No Ordinary Senior Citizen
Bhagavan Das left the United States in 1968. At the age of 18, he headed east. To India. Tibet. Nepal. With no money. He adhered to the customs of the elder yogis. A renunciate. An ascetic, or sadhu. After seven years, he returned to the States. But not to the lifestyle of the ordinary American.
He introduced a friend to one of his gurus, Neem Karoli Baba. That friend is now known as Ram Dass, author of “Be Here Now.” Bhagavan Das authored his own book, “It’s Here Now (Are You?)”, but is better known for his music. In each of his CDs, his chanting is almost spellbinding. Rather drone-like, his concentration on the mantras or prayers is as solid as the Tibetan monks with whom he was guided many years ago.
Today, he doesn’t look like your card carrying AARP man. No Bermuda shorts. He walks barefoot, rather than gym shoes and calf-high socks. Nor does he sport a golf shirt. Rather, he wraps a long white robe around his 6’5” lean body. Yes, he has the grey hairs and receding hairline. But, his white beard reaches almost to his belly. Trailing from the back of his head is one grayish-brown dreadlock that extends to his upper thighs. Sometimes, he wraps the dread around his head turban-like.
In his white robe, he looks a bit like what you’d expect an aging Moses to look like. Weathered. Coming down from the mountains. Yes, weathered but wise.
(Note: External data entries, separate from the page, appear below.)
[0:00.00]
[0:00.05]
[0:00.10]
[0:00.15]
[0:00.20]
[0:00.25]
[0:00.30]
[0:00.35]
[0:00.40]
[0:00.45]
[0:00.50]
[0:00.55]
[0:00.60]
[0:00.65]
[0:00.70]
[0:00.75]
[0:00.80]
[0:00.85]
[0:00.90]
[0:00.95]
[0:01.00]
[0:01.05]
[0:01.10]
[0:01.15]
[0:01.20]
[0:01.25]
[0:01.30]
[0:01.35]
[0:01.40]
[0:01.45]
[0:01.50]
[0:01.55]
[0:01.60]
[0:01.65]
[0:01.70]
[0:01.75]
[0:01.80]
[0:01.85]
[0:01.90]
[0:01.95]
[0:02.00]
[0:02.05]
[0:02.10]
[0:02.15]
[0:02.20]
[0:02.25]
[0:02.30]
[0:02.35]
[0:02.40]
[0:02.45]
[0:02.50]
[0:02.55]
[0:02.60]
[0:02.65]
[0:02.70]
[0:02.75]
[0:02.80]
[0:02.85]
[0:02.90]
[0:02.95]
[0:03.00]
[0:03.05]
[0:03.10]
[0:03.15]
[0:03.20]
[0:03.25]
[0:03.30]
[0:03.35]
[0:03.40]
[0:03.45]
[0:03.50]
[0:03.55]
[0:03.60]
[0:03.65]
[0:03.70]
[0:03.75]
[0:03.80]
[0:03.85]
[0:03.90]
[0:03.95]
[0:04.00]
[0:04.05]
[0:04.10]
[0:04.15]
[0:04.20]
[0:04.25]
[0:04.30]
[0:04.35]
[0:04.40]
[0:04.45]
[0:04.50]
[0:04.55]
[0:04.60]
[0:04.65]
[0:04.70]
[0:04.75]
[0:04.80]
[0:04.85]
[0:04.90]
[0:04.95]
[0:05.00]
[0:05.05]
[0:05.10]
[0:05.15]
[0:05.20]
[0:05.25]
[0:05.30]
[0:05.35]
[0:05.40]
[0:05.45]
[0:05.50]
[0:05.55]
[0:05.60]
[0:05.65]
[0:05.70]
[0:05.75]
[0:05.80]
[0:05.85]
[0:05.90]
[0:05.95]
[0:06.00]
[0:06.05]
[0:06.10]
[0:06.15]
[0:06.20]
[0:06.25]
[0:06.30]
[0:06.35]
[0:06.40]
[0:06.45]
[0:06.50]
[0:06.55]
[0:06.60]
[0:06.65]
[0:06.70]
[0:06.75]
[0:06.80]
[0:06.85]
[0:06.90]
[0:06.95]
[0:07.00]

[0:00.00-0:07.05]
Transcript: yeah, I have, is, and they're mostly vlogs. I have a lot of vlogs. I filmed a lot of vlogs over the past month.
His music is mesmerizing. Usually, he belts out verse in Sanskrit. At times, he interposes English. One hand is glued to his one-stringed ektara. His deep booming voice resonates well with the sitar, and other instruments from the Indo-Pakistani region.
Ricky Tran, a yogi from Dallas agrees. “There is definitely something different about Bhagavan Das’ chanting. He enters a trance during his performances, and I can feel the dissolution into the Divine. I have never experienced anything like it.”
Bhagavan Das at Bhakti Fest’s 10th Anniversary
Bhagavan Das’ spoken messages are sparse, but have maximum impact.
“When the earth had been completely taken over,” he tells a crowded sanctuary room of Bhakti Fest attendees between chants, “… very little dharma was left … Everyone was lost. On the cell phone. Everyone was on e-bay. On YouTube. Lost in the glamour.”
Next, he continues his story about the sages who formed a circle around the earth. The goddess Durga, who takes away the darkness was coming to the rescue. She was trying to slay the dragon. But alas, every time she struck to whack off the head of the dragon, another head would arise while blood was spurting all over.
“This is the great ego,” explains Bhagavan Das. “I. Me. Mine. The self-serving. Self-possessed. Narcissistic.” In the end, fortunately, for mankind, the great goddess, “Maha Kali licked up the blood saving the world from the great ego.”
It had been many years since Bhagavan Das graced the stage there. He was at the first Joshua Tree mega-yoga/music festival, ten years ago. While some kirtan artists live on the road, like vagabond musicians, performing at yoga studios and festivals across the country, and even overseas, that’s not Bhagavan Das’ gig any more. So Bhakti Fest 2018 attendees were in for a real treat this last September as one of the earliest American kirtaneers shared his music, and his wisdom.
“We live in a dream within a dream,” he said last month in the Joshua Tree desert. “Wake up before you die. Ram (the supreme) is the fire that burns away desire, transforming it into pure love.”
In an interview more than a decade ago with “Time Out New York,” Bhagavan Das explained why people feel so great after sharing kirtan with him.
“‘Cause when we’re all together in a room and we’re all chanting and we’re all breathing together, it’s like we become this huge deity of breath and now we have a thousand arms and legs and a thousand heads and everyone’s in the same breath.”
Bhagavan Das Heads to Dallas
Now, Texans will be in for a treat as the master Bhakta offers a weekend retreat October 19-21 at Ecstatic Dance Dallas. Ricky Tran will host, and lead yoga workshops. “This is a rare opportunity to study with Bhagavan Das, as he seldomly offers this full weekend retreat,” says Tran.
Interestingly enough, both Joshua Tree and Dallas are on the mysterious 33rd parallel. Joshua Tree, on the 33rd North Parallel, was once sacred Indian grounds, and still carries much of the sacred feelings. And Dallas? Well, the micro-chip was invented here. But, it’s also Tran’s home, and he’s a wonderful teacher. So, this weekend in Dallas should be very memorable.